Em que democracia não seria legítimo o voto nulo, uma vez que a premissa fundamental da democracia é a liberdade individual de consciência política?

Muita gente elogiou a propaganda pelo “didatismo da mensagem”. Entretanto, só esqueceram de mencionar o fato de que a participação cívica de cidadãos numa república não tem nada a ver com a lógica de um contrato comercial de serviço, ainda mais de alimentação. Comprar sanduíche, ou contratar qualquer serviço, pressupõe o que está sendo comercializado. Numa transação econômica básica, o cliente sabe o que será servido no cardápio – ou, se preferirem, no contrato. Se não sabem, azar deles. Votar branco não implica “aceito qualquer coisa, portanto não reclamarei do que vier”.

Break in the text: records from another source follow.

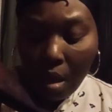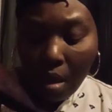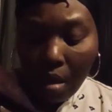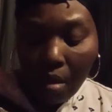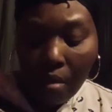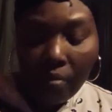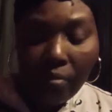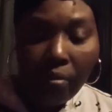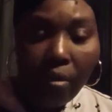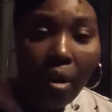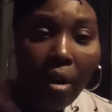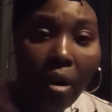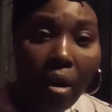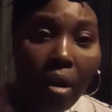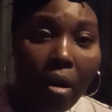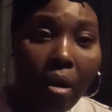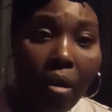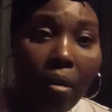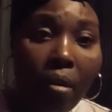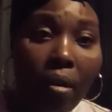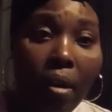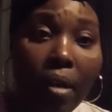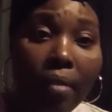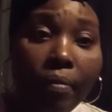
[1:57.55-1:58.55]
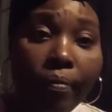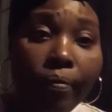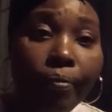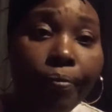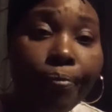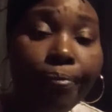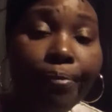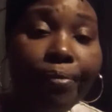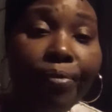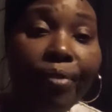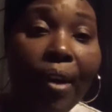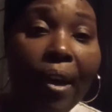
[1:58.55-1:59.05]
Wrong card
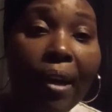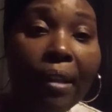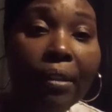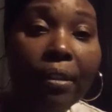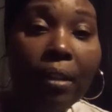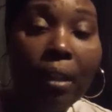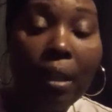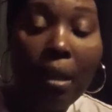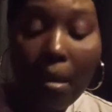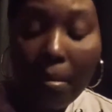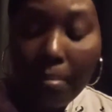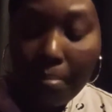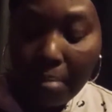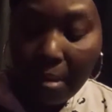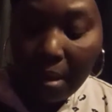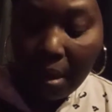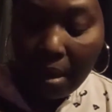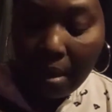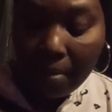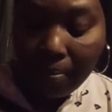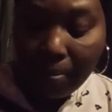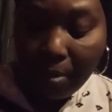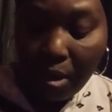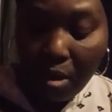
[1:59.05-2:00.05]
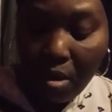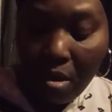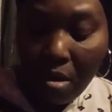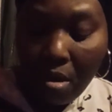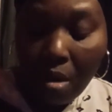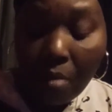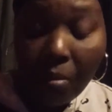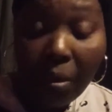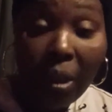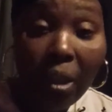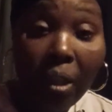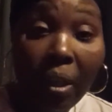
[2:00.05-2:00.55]
for us to come pick up the
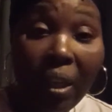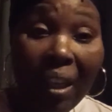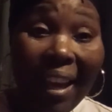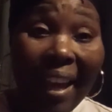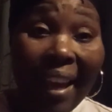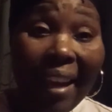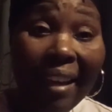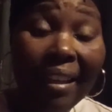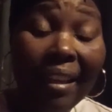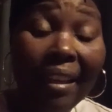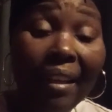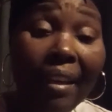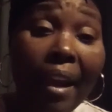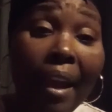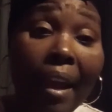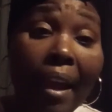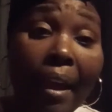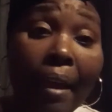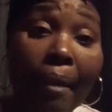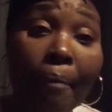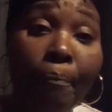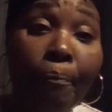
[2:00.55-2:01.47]
car. We could have got it today.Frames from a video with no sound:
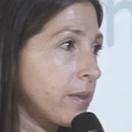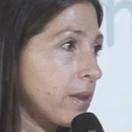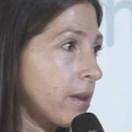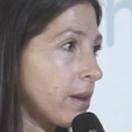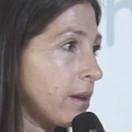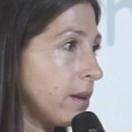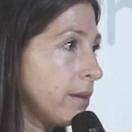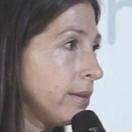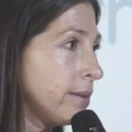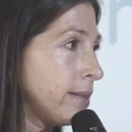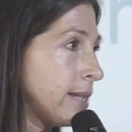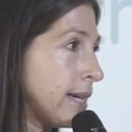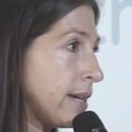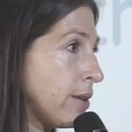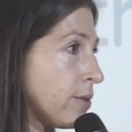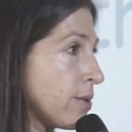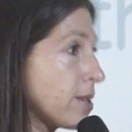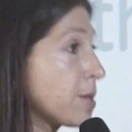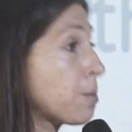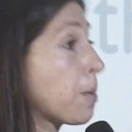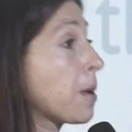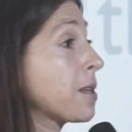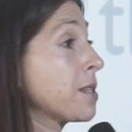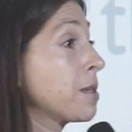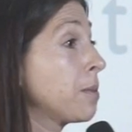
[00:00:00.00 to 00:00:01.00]
the
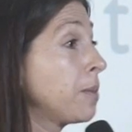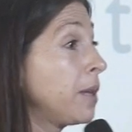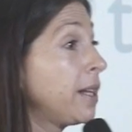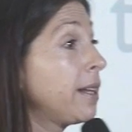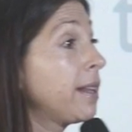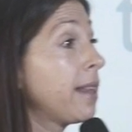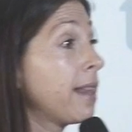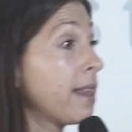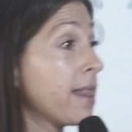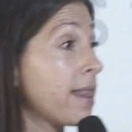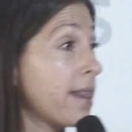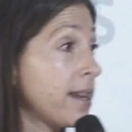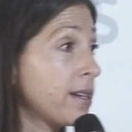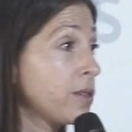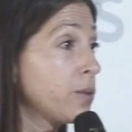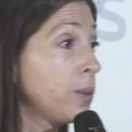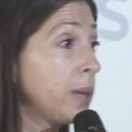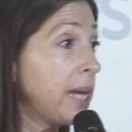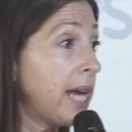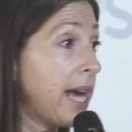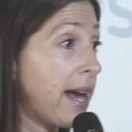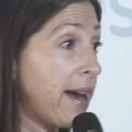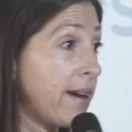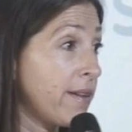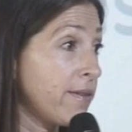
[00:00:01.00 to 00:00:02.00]
responsibility that we
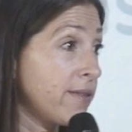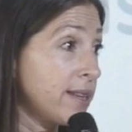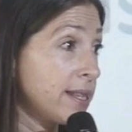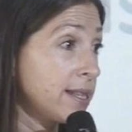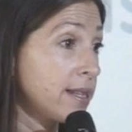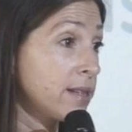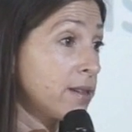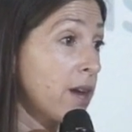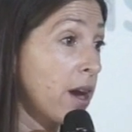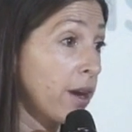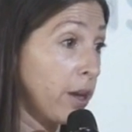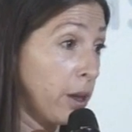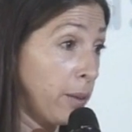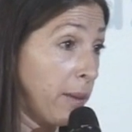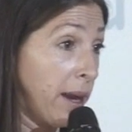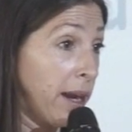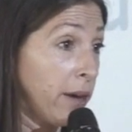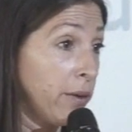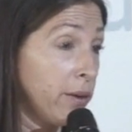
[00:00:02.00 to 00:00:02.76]
have as a documentary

Ao contrário, a decisão política de anular o voto não anula a minha cidadania participativa e meu direito de exigir o melhor para o meu país, de acompanhar cada passo dado pelo político eleito. Ninguém perde o seu direito de reclamar de qualquer político eleito. Menos ainda perde o direito de participar, ativamente, de decisões políticas. A propósito, quem manda ainda é o cidadão. Aliás, se não fosse assim, só poderíamos reclamar dos políticos em que votamos: quem não votou no Bolsonaro nas eleições passadas não poderia reclamar de seu atual governo. O voto em branco ou nulo é só mais um voto, tão voto quanto o voto na Marina Silva ou no Cabo Daciolo.

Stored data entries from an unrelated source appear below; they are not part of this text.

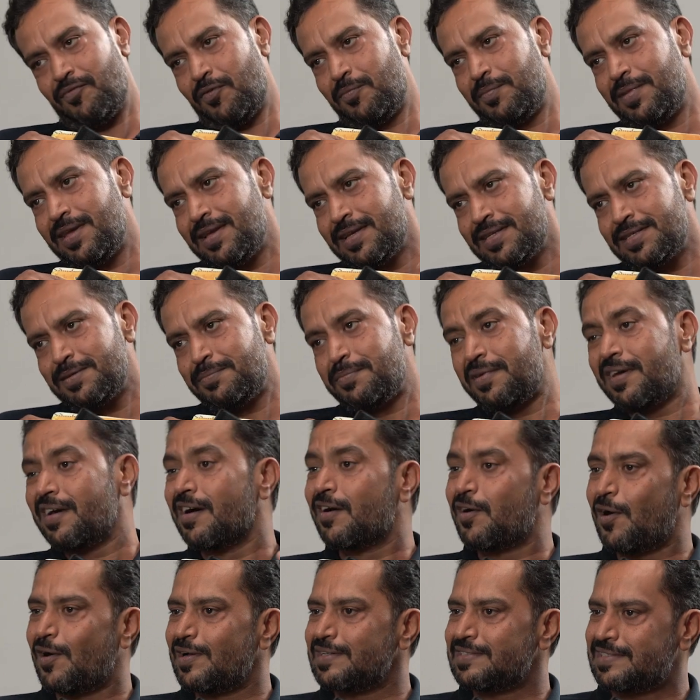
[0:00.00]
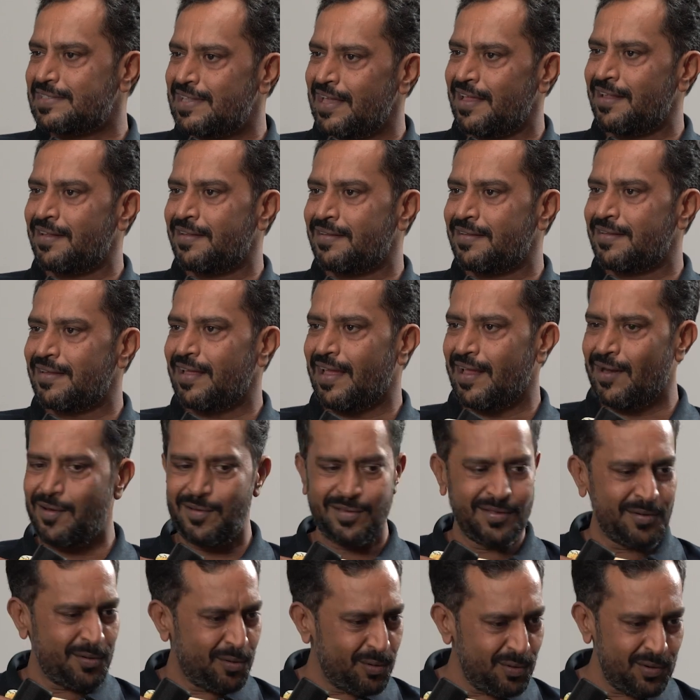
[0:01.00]
for me is a bigger cause than,
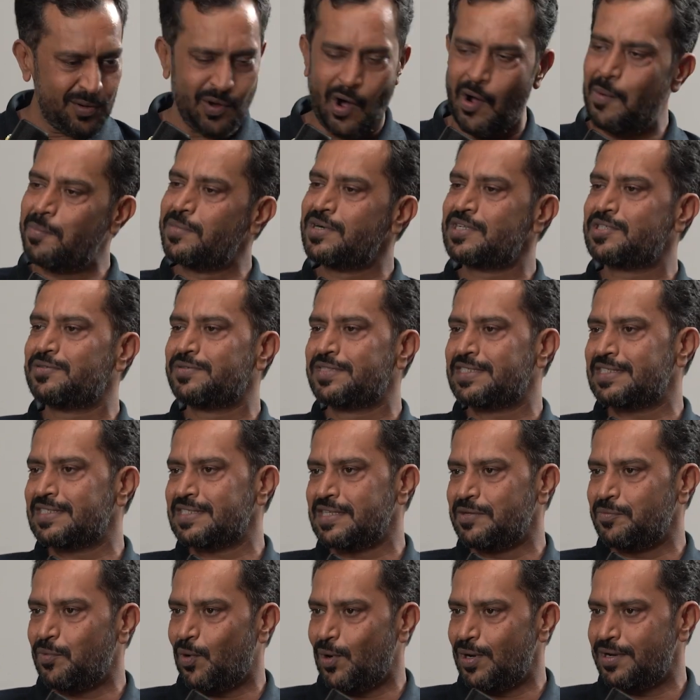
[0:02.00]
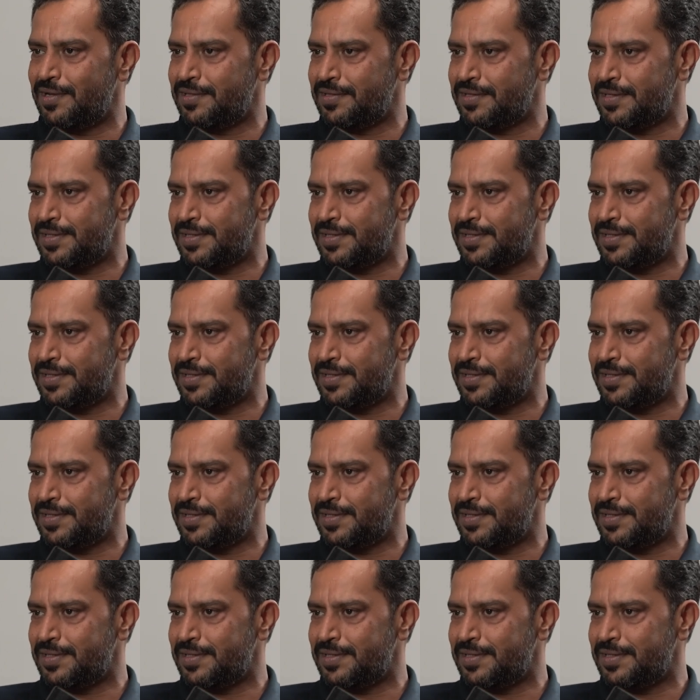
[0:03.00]
the whole commerce which is involved in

Esse tipo de crítica ao voto branco ou nulo só demostra a fragilidade da ideia que esse pessoal tem da democracia. É uma ideia domesticada de democracia. Afinal, em que democracia não seria legítimo o voto nulo, uma vez que a premissa fundamental da democracia é a liberdade individual de consciência política? Se eu não encontro representação política nos projetos políticos em disputa, a opção de votar nulo ou branco segue justificada. Depois das eleições continuarei agindo como cidadão, pagando meus impostos e com meus direitos políticos garantidos.

Além do mais, abster-se desse tipo específico de participação política não deixa de ser uma forma legítima de participação política. E não precisa ser vendido como “voto de protesto”, só para ter alguma legitimidade diante dos outros. Pois é democrático o exercício político de não reconhecer a representação de nenhum desses políticos disputando as eleições. E, por favor, também não se trata de indiferentismo político – pelo menos não para mim. Defendo muitas outras formas de participar da vida política.

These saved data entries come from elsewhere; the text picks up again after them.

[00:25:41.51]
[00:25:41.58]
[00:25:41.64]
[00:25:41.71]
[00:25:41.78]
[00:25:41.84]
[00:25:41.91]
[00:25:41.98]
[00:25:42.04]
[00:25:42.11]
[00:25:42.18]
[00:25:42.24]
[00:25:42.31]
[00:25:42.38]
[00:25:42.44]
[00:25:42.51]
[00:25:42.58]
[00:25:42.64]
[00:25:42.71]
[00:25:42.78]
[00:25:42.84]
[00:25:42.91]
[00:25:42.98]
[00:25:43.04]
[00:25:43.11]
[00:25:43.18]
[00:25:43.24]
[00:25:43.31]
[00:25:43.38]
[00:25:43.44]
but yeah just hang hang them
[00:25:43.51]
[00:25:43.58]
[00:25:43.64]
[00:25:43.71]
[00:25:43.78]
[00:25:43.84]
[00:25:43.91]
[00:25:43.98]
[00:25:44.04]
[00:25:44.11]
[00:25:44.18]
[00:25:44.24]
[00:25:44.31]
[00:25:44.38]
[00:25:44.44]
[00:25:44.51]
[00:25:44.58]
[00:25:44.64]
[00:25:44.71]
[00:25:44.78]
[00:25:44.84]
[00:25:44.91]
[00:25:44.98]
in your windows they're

Nossa cultura democrática não pode se tornar a imagem de ovelhas domesticadas voluntariamente subjugadas por lobos. O voto nulo – seja por algum tipo de protesto ou não – representa igualmente o que é fundamental à construção da democracia: a liberdade de participar ativamente da política a partir do exercício da própria consciência individual. Cada cidadão deve ser livre para escolher o que entende ser o melhor para ele e para a sua comunidade. E as eleições fazem parte de apenas um momento político. São uma parte do processo, não o todo.

Voto nulo desde os 18 anos de idade. Nas últimas eleições, votei em Bolsonaro e me arrependi. Faz parte. Hoje, estou ciente de que nenhum político me representa. Nem por isso não tenho ideias políticas. Apenas não encontrei tais ideias representadas pelos candidatos à Presidência que disputam as eleições.